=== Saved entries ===
+++++
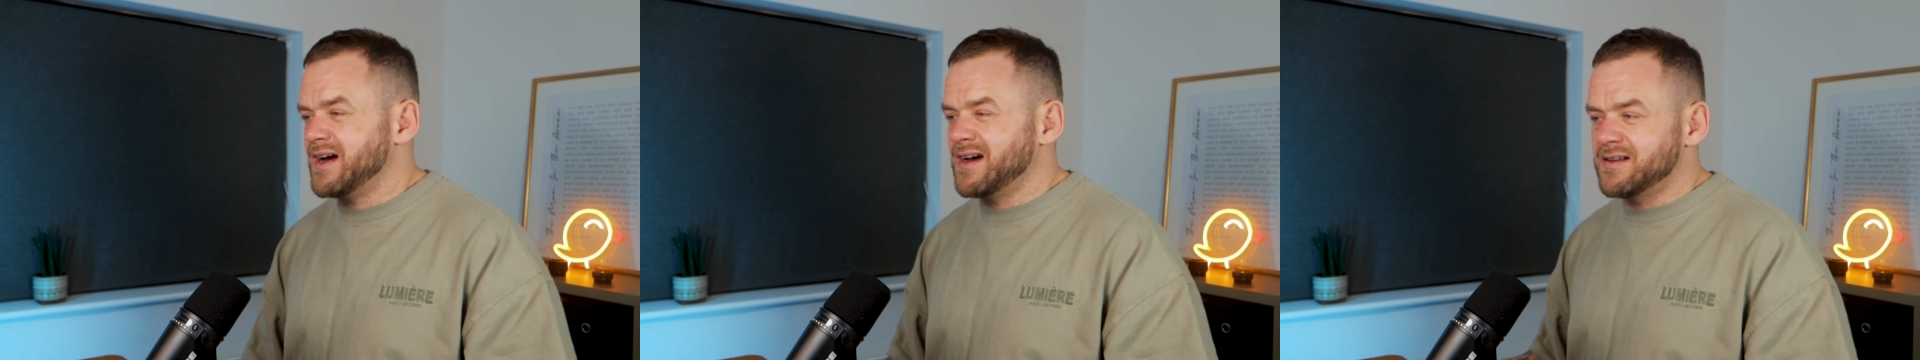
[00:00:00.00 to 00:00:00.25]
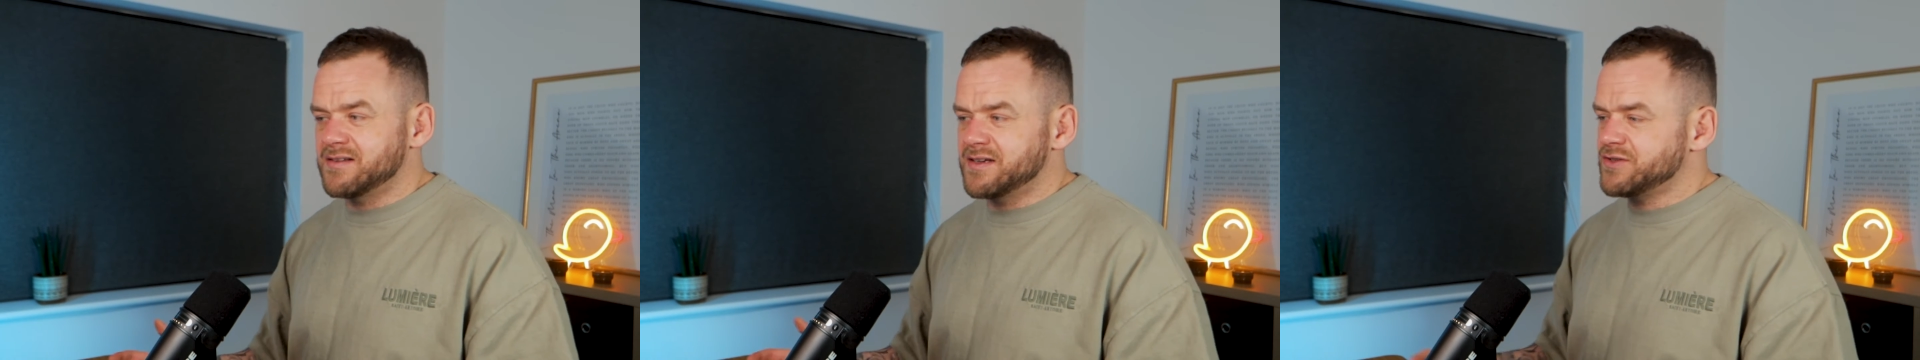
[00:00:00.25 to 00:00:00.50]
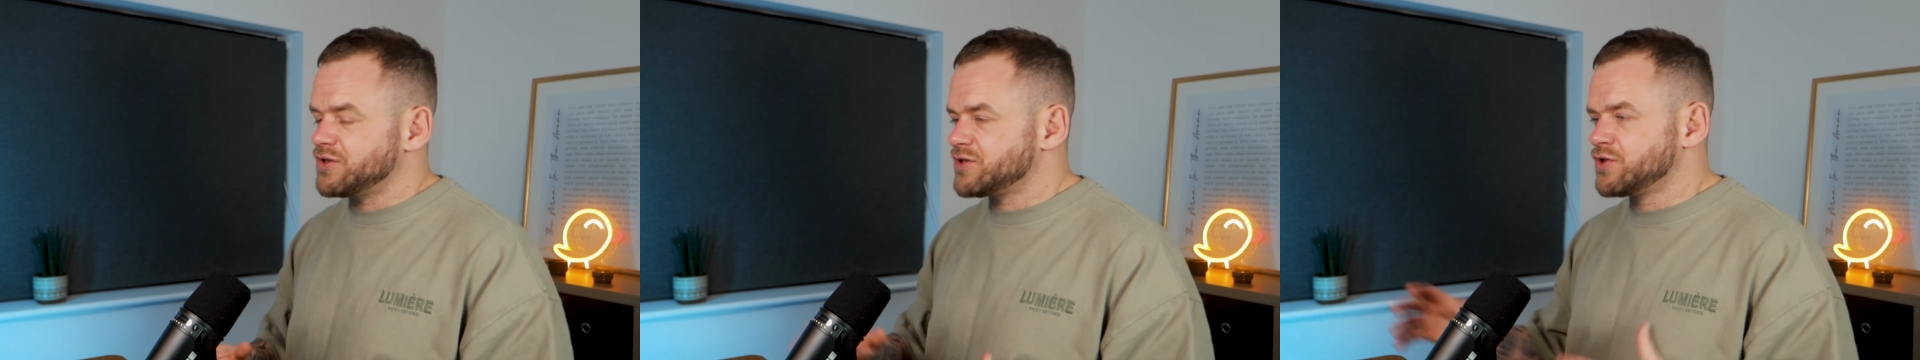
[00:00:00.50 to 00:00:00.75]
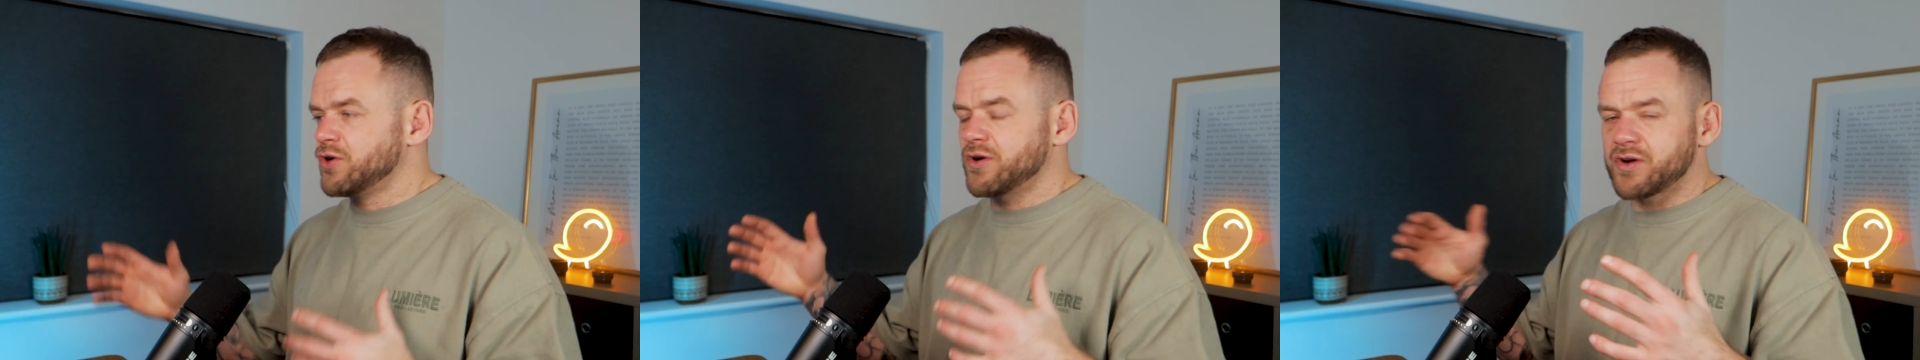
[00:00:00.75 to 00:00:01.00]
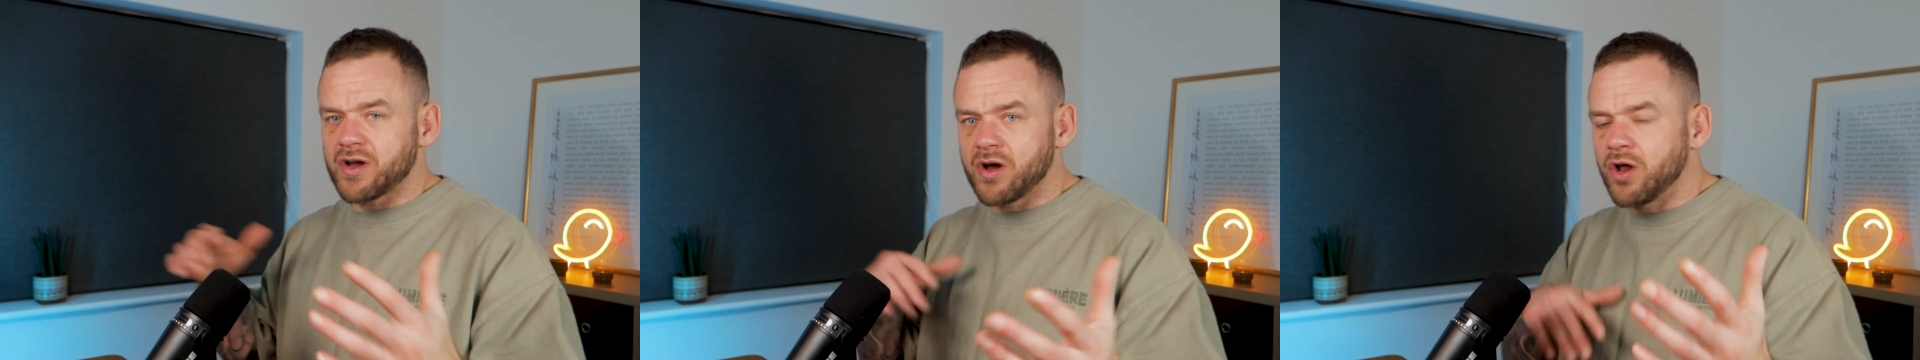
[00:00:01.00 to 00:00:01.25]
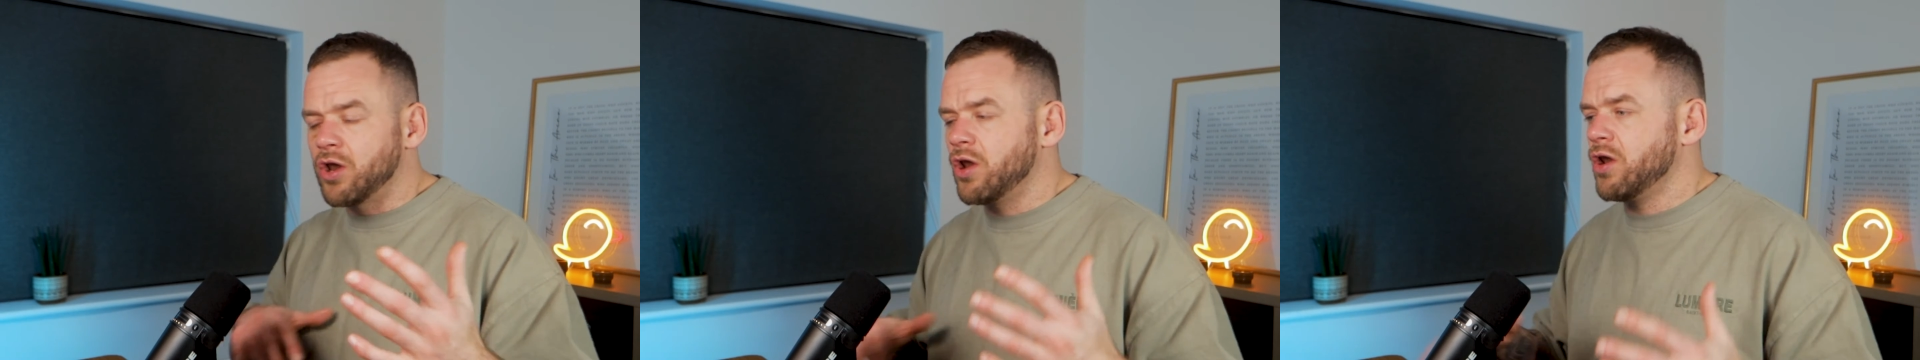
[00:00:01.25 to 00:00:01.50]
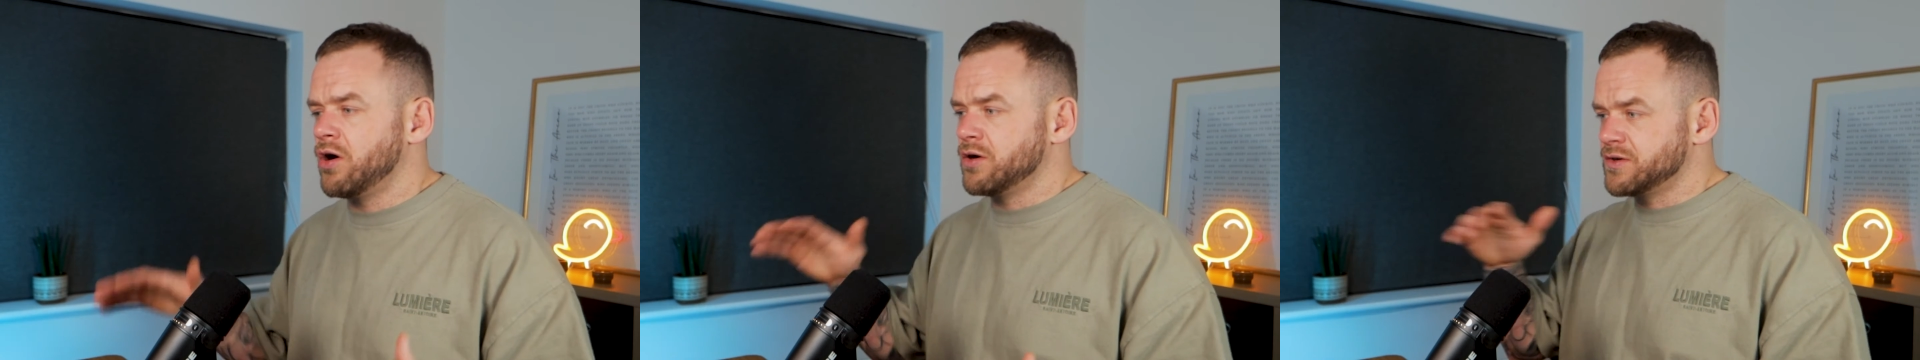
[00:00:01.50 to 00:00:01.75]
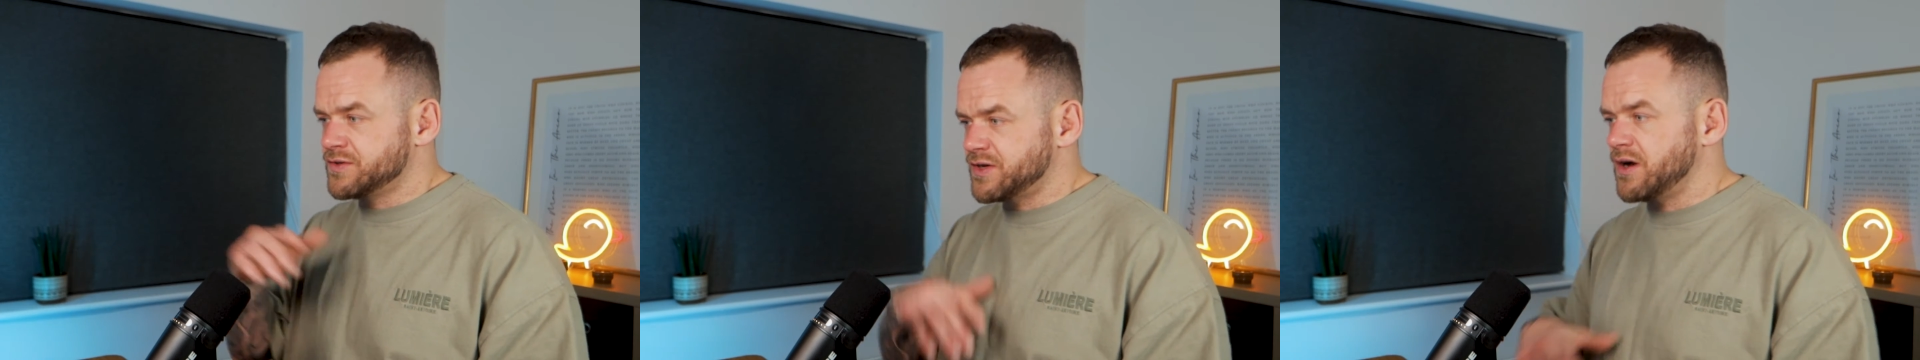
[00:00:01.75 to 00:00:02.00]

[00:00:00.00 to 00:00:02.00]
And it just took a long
+++++
=== Your task ===
Every line from the one with "[00:00:00.75 to 00:00:01.00]" through the end of the records is to be reproduced exactly, and the pictures are to be left out.

=== Response to the exercise ===
[00:00:00.75 to 00:00:01.00]
[00:00:01.00 to 00:00:01.25]
[00:00:01.25 to 00:00:01.50]
[00:00:01.50 to 00:00:01.75]
[00:00:01.75 to 00:00:02.00]

[00:00:00.00 to 00:00:02.00]
And it just took a long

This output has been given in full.